Jennifer Mathieu is not perfect, but she is rather close. As award-winning author and favorite English teacher, Mathieu announced this week the upcoming publication of her third novel which promises to be as successful as her first two novels, THE TRUTH ABOUT ALICE and DEVOTED. Recently, I caught up with Mathieu and quizzed her about her writing process, inspiration and advice for young writers.
Where did you grow-up and where do you live now?
I grew up in the suburbs of Washington, D.C., in Northern Virginia. Specifically Fairfax County. It’s located just outside the Beltway. I went to college in Chicago and moved to Houston in 2000, and it’s been home ever since! I hope it’s home forever. I love it here.
Describe your creative journey to becoming an author.
I’ve always been a writer. As a little girl I would dictate stories to my mother before I could write and she would copy my words. Then I would illustrate them. As I got older, I would make up books, stories, and even a newspaper covering stories going on in my house. I was a voracious reader, too. In high school, I was editor of my school paper and a journalism major in college. My parents knew I loved to write, but they didn’t know how I would make a living writing, so being a reporter seemed to be an option. I did work for a few papers out of school. My last journalism assignment was for the alternative weekly paper here in Houston. But I just didn’t have the drive you need to be a reporter. I always felt like I was bothering people when I asked to interview them! So at 27 I became an English teacher at the suggestion of my mother-in-law, who had been a teacher for over 30 years. It was great advice as I loved the job immediately. I started reading some of the young adult novels my students were reading, and I decided to give it a try! My first novel was published in 2014, THE TRUTH ABOUT ALICE.
What is a normal “writing” workday like for you?
Well I still work full-time as a teacher, so my writing is limited to the evenings and weekends. I also have a 5-year-old, so it’s really limited! But I have found that even just 45 minutes or an hour at night after my son is in bed and my husband and I have had some time to catch up on our days can really be productive. A little each day is my secret. During the day I’m often dreaming of my characters or letting ideas and scenes “marinate” in my mind, so by the time I sit down to write, I’m itching to go!
Who are your favorite writers and why?
I love the simple and clean language of S.E. Hinton. THE OUTSIDERS was one of my favorite books when I was young and it still is today. She gets right at the heart. I love Rainbow Rowell, E. Lockhart, and Laurie Halse Anderson for their rich and complex portrayals of adolescent life. I love a lot of nonfiction, too. Chuck Klosterman writes about popular culture and I find him so intelligent and interesting. The book RANDOM FAMILY by Adrian Nicole LeBlanc is one of my favorite works of nonfiction ever. The author spent ten years following poor teenagers in the Bronx and then she wrote their stories. It reads like fiction. I read THE GOLDFINCH over the summer and found Donna Tartt’s work incredible. She has a true command of the language – lyrical yet accessible. I loved it.

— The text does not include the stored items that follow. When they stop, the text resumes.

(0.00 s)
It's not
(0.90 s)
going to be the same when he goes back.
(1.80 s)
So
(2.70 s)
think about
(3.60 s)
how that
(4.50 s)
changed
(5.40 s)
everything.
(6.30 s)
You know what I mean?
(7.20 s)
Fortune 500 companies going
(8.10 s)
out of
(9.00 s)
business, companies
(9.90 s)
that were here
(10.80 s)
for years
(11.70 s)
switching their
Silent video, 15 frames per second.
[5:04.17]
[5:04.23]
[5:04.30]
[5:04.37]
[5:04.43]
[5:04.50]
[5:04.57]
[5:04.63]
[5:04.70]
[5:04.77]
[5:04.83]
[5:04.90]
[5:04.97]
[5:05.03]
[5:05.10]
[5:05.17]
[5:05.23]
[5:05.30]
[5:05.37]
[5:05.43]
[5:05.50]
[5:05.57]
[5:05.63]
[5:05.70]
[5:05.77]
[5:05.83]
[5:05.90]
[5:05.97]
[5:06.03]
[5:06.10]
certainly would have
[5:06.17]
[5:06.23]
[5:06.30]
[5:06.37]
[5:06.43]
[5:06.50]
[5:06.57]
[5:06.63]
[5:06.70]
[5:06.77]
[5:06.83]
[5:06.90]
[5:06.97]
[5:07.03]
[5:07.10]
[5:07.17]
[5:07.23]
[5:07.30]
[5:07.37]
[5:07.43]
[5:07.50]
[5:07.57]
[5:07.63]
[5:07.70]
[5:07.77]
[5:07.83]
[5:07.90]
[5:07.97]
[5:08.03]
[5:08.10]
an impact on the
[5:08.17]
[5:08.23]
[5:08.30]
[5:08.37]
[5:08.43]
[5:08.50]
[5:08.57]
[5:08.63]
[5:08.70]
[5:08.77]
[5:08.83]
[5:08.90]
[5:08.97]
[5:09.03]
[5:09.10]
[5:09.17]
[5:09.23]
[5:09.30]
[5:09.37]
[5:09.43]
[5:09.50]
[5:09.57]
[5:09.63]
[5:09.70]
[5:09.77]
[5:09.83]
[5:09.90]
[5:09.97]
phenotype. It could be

What advice would you give aspiring writers?
Read for pleasure as much as possible and don’t ever let anyone shame you or make you feel bad for what you want to read. Read as much as you possibly can. Keep a journal. Don’t feel everything you write has to be “finished” or “good.” Just like a quarterback throws many footballs but only scores a few touchdowns, a writer has to write a lot before a few gems pop out. Write often and don’t be your own worst critic. Get words on the page and find a critique partner or writing group if you can. Above all, enjoy yourself. Writing is work in a sense and it can be maddening, but ultimately if you’re not enjoying it on some level, why are you bothering?
What are you working on now?
I’m revising my third book for Roaring Brook Press/Macmillan which is as yet untitled. It’s about two teenagers, Caroline and Ethan, whose lives are linked by a tragic crime – a kidnapping. It’s about overcoming guilt, trauma, and secrets, and it’s about finding a soul-saving friendship in the most unlikely place. It’s told in alternating points of view like THE TRUTH ABOUT ALICE.
Do you have any upcoming appearances or events?
You can check my author website www.jennifermathieu.com for events. I will be interviewing contemporary YA authors Julie Murphy and Cammie McGovern at Blue Willow Bookshop in Houston on Tuesday, October 6th at 7 pm. Thank you for your great questions!